It’s a logical step given that commercial and residential property developers, not to mention more and more high profile corporations and business groups are now openly embracing and promoting green building designs to cultivate kudos with customers, investors and staff by showing they care. Part of the big appeal is that Green Star-rated buildings don’t just have lower emissions and a smaller environmental footprint, they generally have substantially lower running costs too, making them more commercially appealing.
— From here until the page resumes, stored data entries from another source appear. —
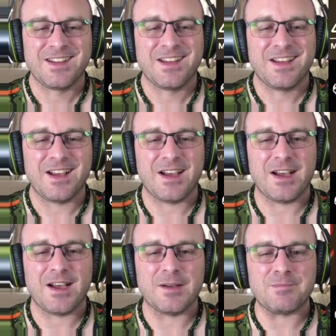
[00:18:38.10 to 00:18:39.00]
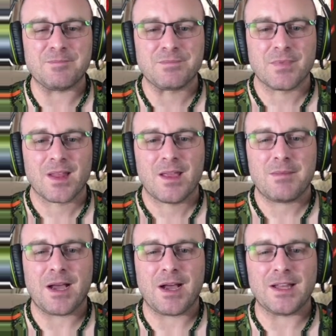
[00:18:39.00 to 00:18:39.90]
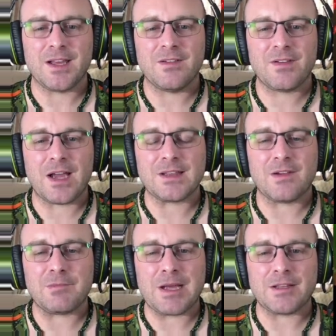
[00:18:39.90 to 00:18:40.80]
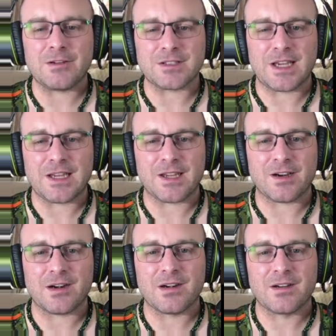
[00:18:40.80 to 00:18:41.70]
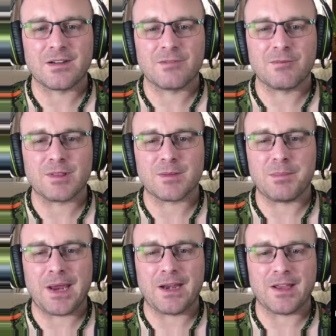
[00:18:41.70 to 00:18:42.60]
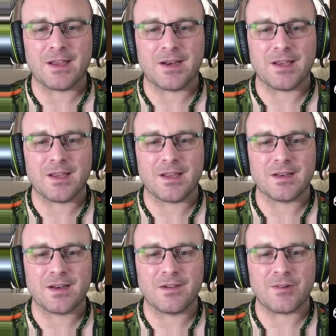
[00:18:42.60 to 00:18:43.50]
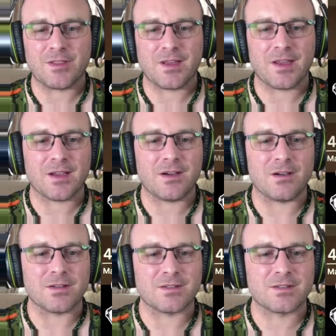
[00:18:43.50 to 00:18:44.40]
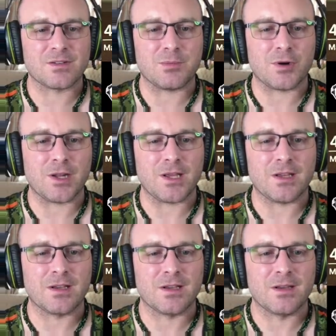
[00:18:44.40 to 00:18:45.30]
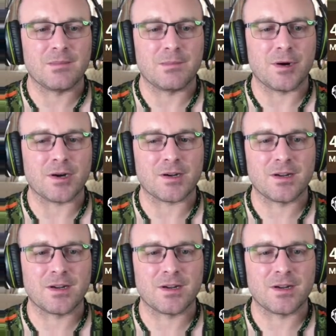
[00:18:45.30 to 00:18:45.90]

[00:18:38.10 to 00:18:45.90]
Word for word: um, yeah, I love, I love my little tank here with the beta in it and everything. Oh, it's so pretty. Bark.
The Green Building Council of Australia (GBCA), which developed the Green Star building ratings standard to guide the planning of sustainable communities and precincts, is chalking up the move to mandate its ratings at the Fishermans Bend development as a very big win. “This is something industry has been calling for over a number of years, and we are delighted that the Andrews Government has responded so positively,” said GBCA chief executive, Romilly Madew. “The significance of the site, the scale of the project, and the far-reaching implications of ‘getting it right’ make achieving a Green Star – Communities rating an essential component of smart, sustainable planning.” But it’s the strong backing of the Property Council of Australia for the Green Star ratings that perhaps most conspicuously drives home the appetite of major business groups to be seen to be acting on sustainability, even if it sometimes means being politically incorrect. “Three years ago the Property Council urged the Government to endorse the Green Star – Communities rating tool at Fishermans Bend to support sustainable, resilient and liveable communities,” said the Property Council of Australia’s Acting Victorian Executive Director, Asher Judah. “It is exciting to see the Government commit to this important sustainability reform.” [caption id="attachment_24037" align="alignnone" width="300"]fishermans bend 3_opt Connected communities start with transport.[/caption]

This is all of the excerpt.